> **Your objective**
Produce a verbatim copy of the following records, leaving out all pictures.
==========
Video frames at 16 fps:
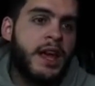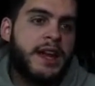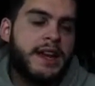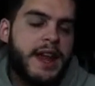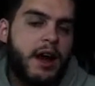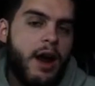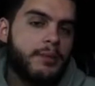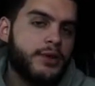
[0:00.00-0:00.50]

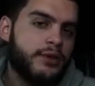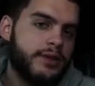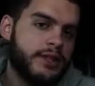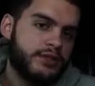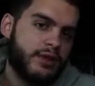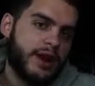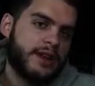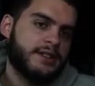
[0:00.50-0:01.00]
Now, I'm doing
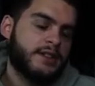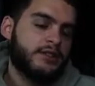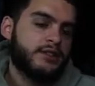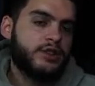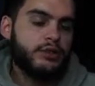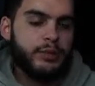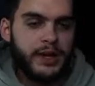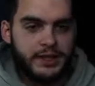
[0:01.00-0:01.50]
these rankings on
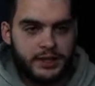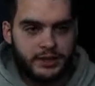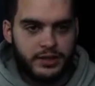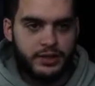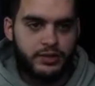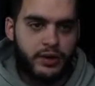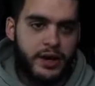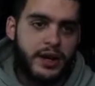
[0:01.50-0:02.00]
two
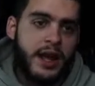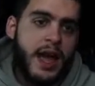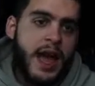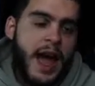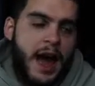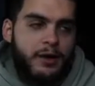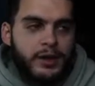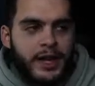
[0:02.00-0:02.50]
bases, right?
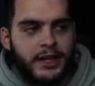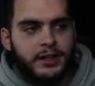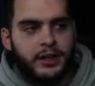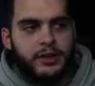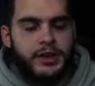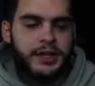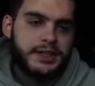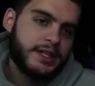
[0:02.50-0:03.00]
How likely
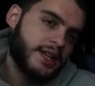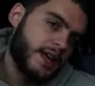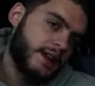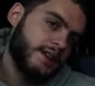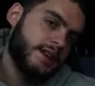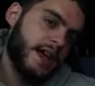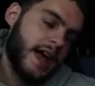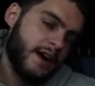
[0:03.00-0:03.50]
are they to get
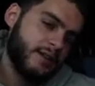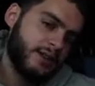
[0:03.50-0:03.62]
it? How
==========
> **Output**
Video frames at 16 fps:
[0:00.00-0:00.50]

[0:00.50-0:01.00]
Now, I'm doing
[0:01.00-0:01.50]
these rankings on
[0:01.50-0:02.00]
two
[0:02.00-0:02.50]
bases, right?
[0:02.50-0:03.00]
How likely
[0:03.00-0:03.50]
are they to get
[0:03.50-0:03.62]
it? How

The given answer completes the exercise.